T. Hannum and Steven Hess of Locrian
After seeing him perform more abstract percussive parts or a thick, pounding beat, I was rather surprised and elated to see Steven do much faster music, truly solidifying him as one of the most talented drummers in the experimental scene. Having a much shorter set than normal (the fest was running late), Locrian went into a "The Crystal World/Elevations and Depths" medley, of which I've seen quite a few times live. Upon the first gigantic distorted chord hit in "Elevations and Depths," a group of spotlights burst from the darkness, adding to the extreme intensity of the end of their set.

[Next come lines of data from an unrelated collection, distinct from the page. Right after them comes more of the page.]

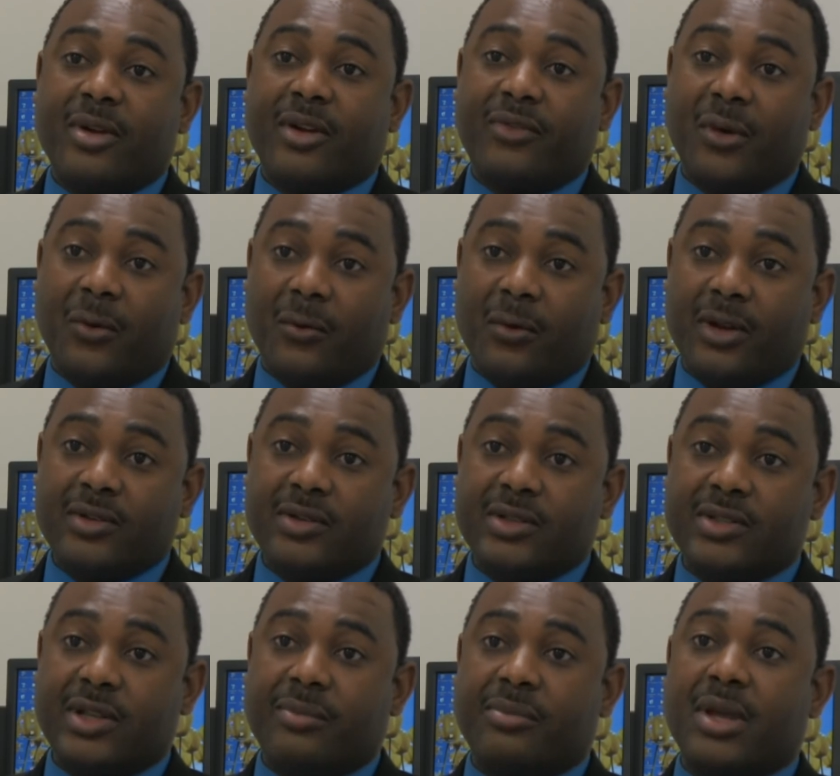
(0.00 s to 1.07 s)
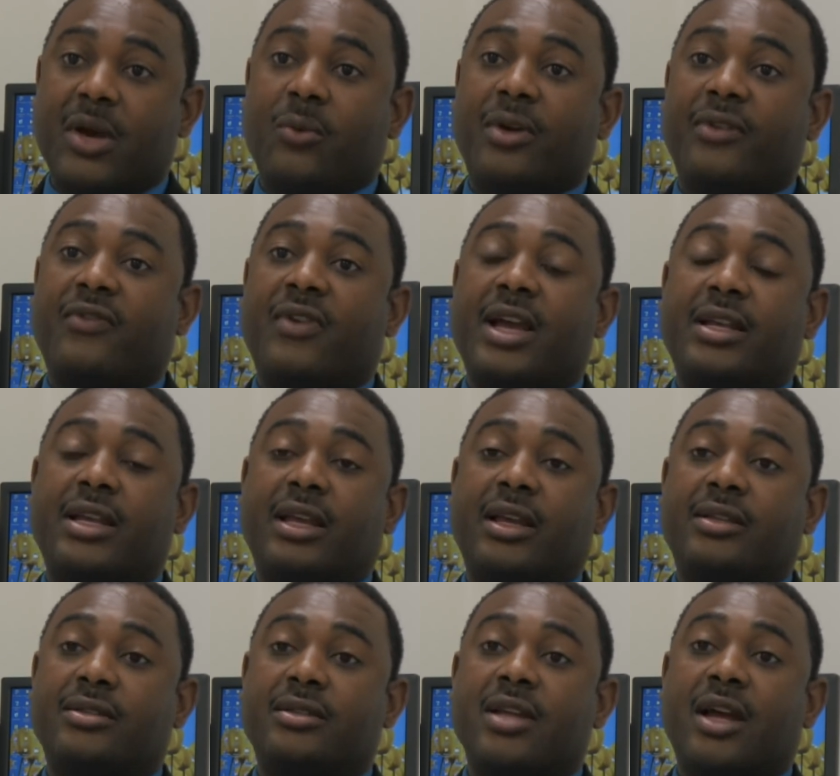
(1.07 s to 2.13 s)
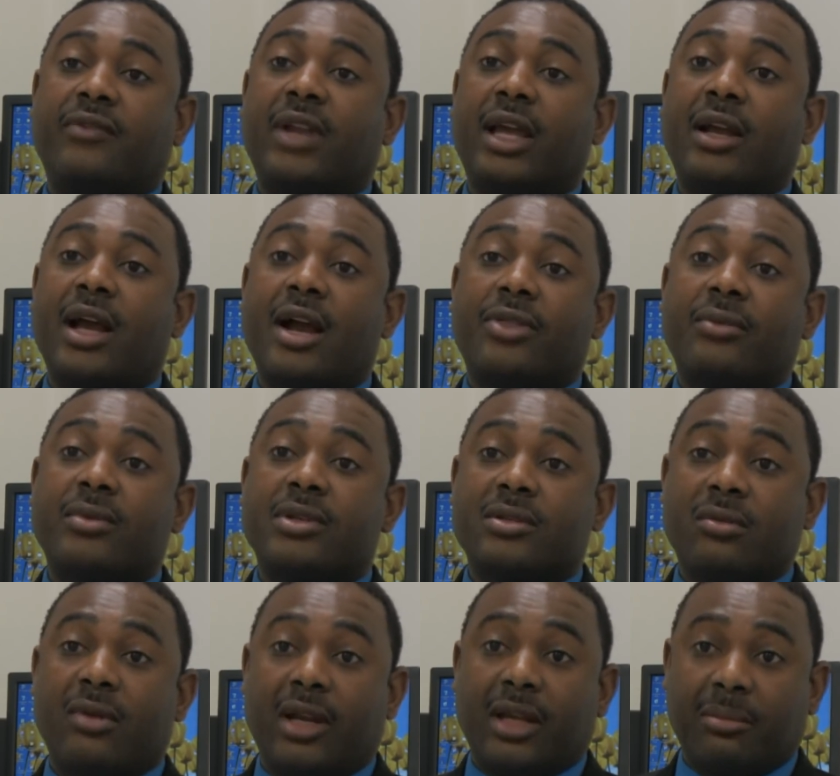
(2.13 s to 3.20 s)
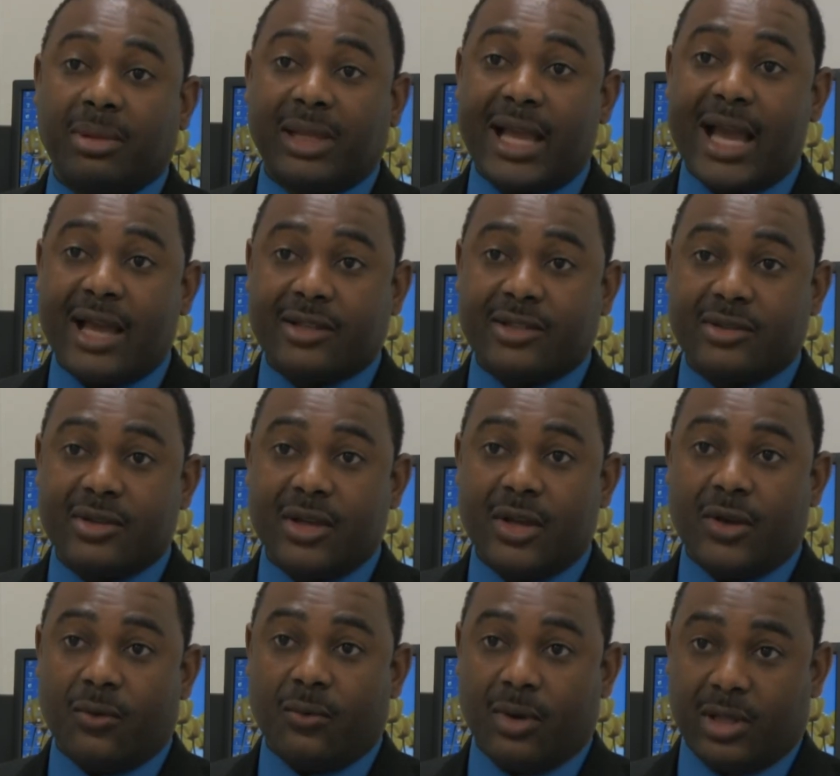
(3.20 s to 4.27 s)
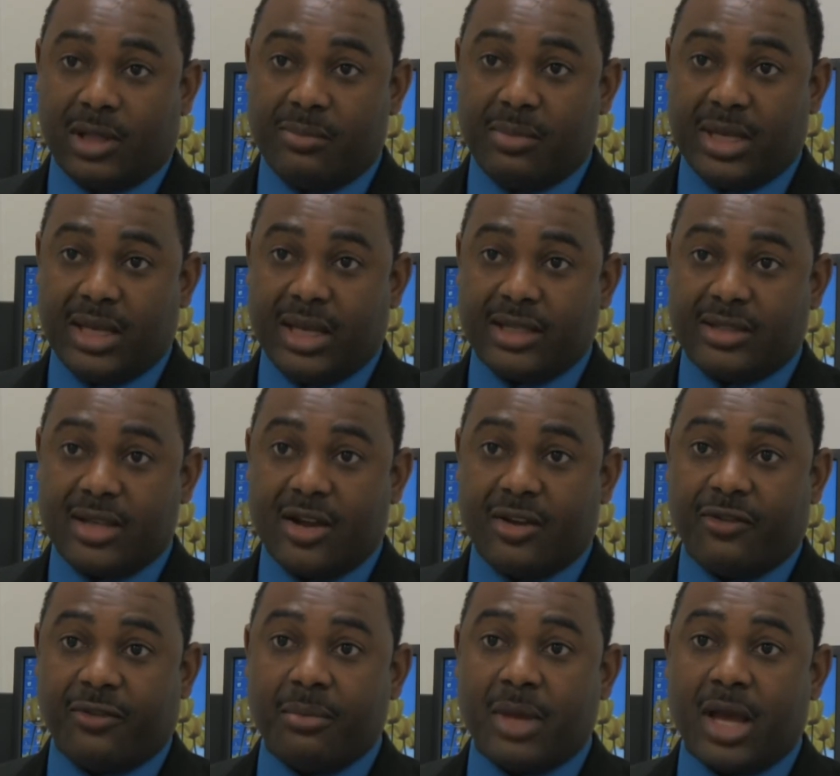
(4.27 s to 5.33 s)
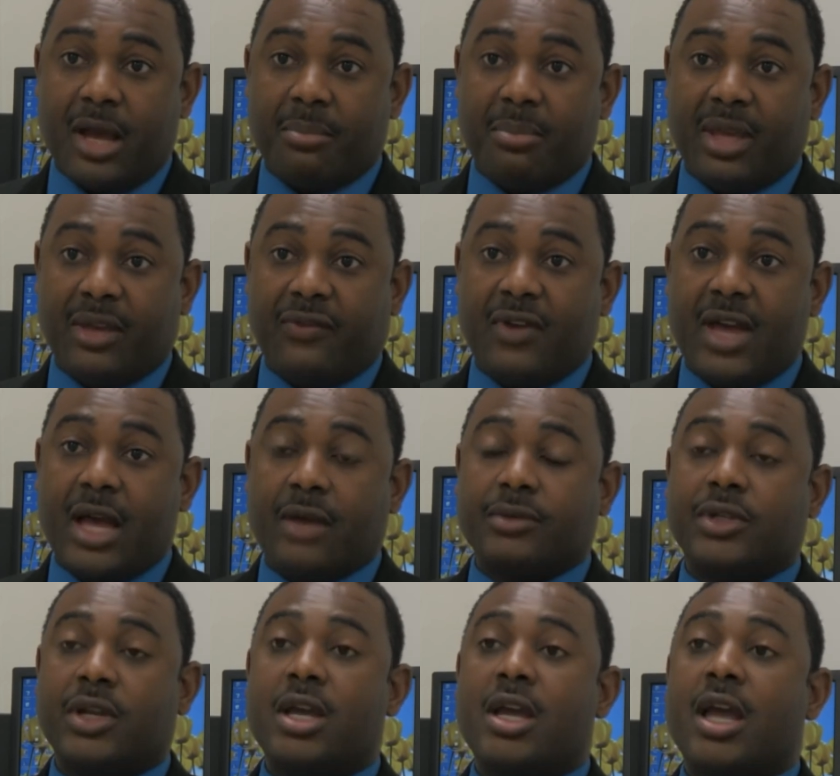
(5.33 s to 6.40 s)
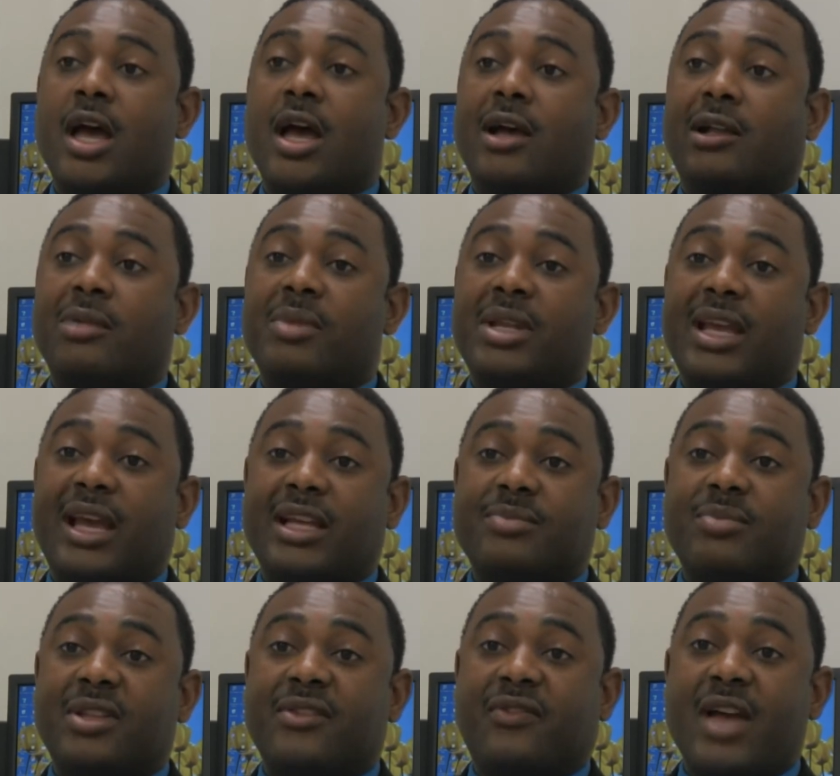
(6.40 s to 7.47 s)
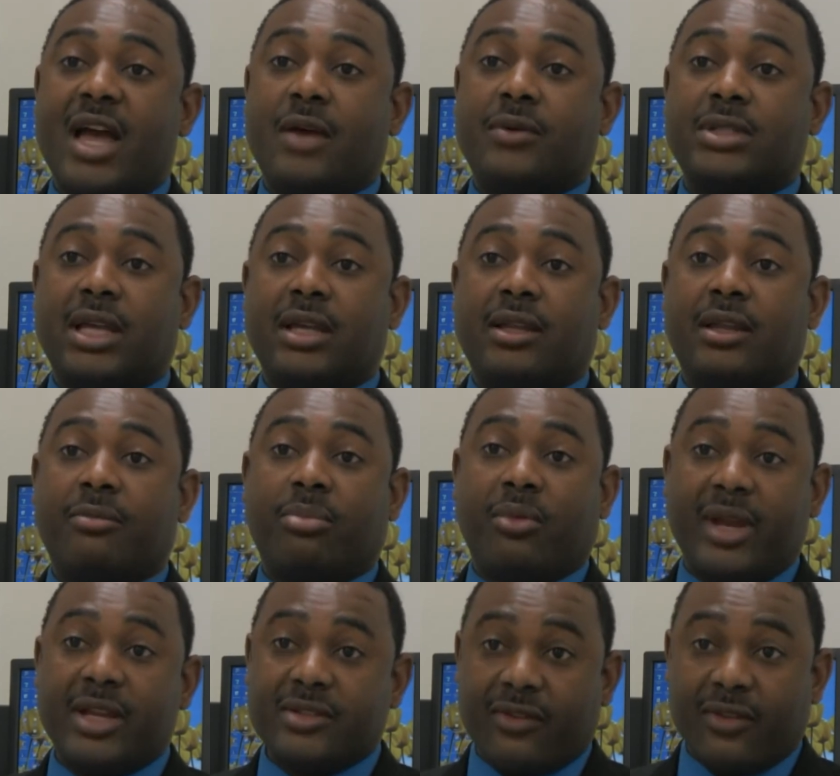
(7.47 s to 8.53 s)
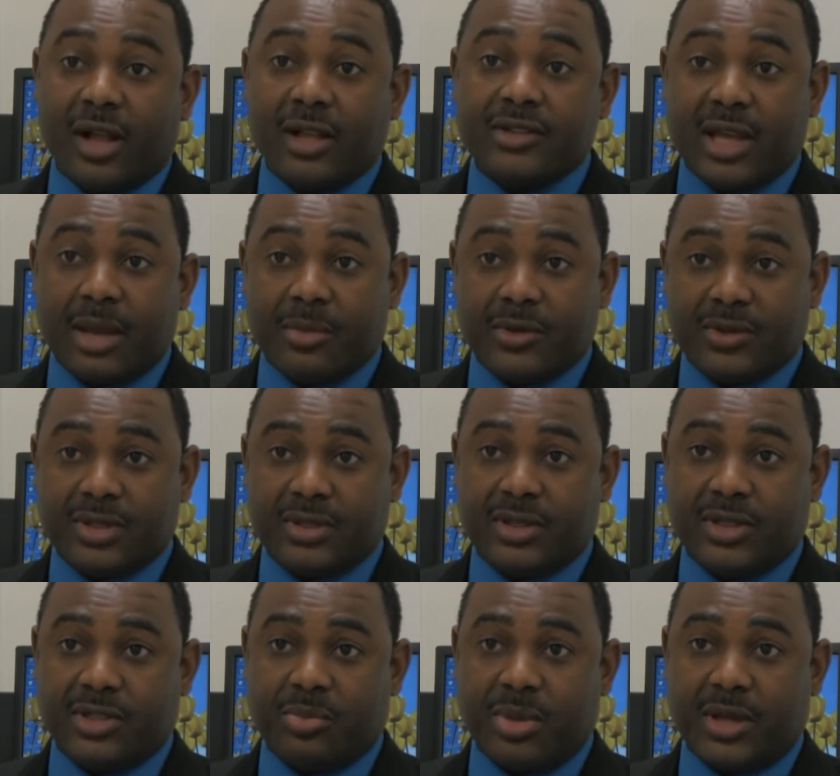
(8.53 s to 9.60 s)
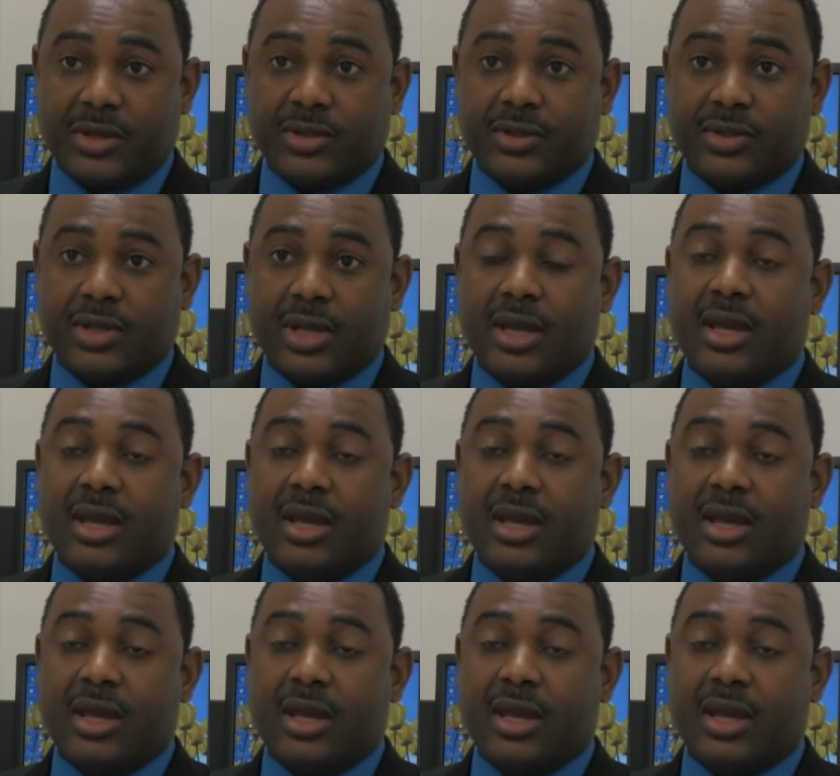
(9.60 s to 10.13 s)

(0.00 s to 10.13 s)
of the organism that we're finding in stuff like atherosclerotic plaques, where chlamydia is now being found. Chlamydia has been found in the brains of Alzheimer's disease patients.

Brilliant as always, Locrian is definitely one of the most unique and powerful live bands in Chicago, if not the United States, and is very much deserving of your praise.


Jenks Miller of Horseback
Jenks Miller's Horseback has definitely earned its place as one of my favorite current metal bands, not only because of its infectious catchiness and talented composition, but because Jenks is a close personal friend and a gigantic music nerd like myself. Horseback was actually a deciding factor for my attendance to this fest, so I would like to thank Jenks for indirectly opening my eyes to so many fantastic projects. Because their set was cut short, much like Locrian's, Horseback abandoned their initial plans of performing a "noise" set for something different and, admittedly, a hell of a lot cooler.
Yes, Horseback played the first three songs off of their acclaimed The Invisible Mountain, and, might I add, they did perfectly. Every band member's presence was incredibly powerful, and not a single note was out of place. The entire audience bobbed their heads along to the (very intense) drummer's and bassist's locked grooves as Miller and his live guitarist (I wish I had caught his name) traded Eastern-tinged Americana doom leads. I had dreamed of seeing this album live and Horseback's set was everything I had hoped for. Here's hoping Horseback comes to Chicago next time, or plays the next Utechfest (????).

1 comment:

  1. Really wish I could've attended this Jon, sounds like it was an absolute blast. It would've been nice to speak with you in person as well, maybe another show/time!